Exercise details:
Only the pictures stay out; every record is to be quoted exactly.

== Segment start ==

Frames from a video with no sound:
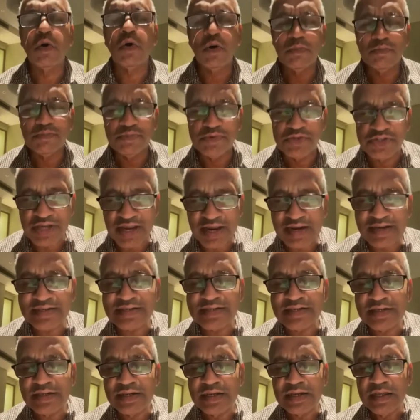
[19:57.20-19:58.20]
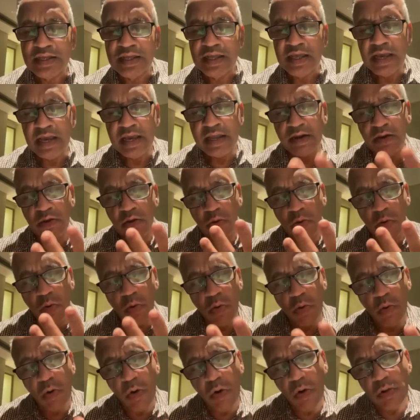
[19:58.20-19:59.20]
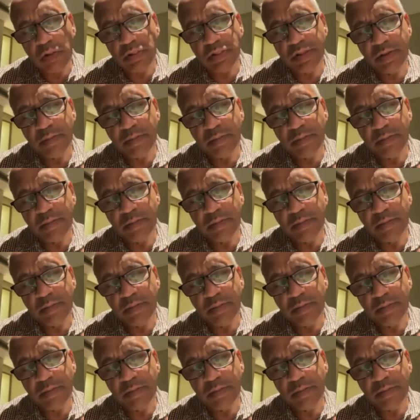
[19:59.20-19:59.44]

object, and all the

== Segment end ==

Output of the task:
Frames from a video with no sound:
[19:57.20-19:58.20]
[19:58.20-19:59.20]
[19:59.20-19:59.44]

object, and all the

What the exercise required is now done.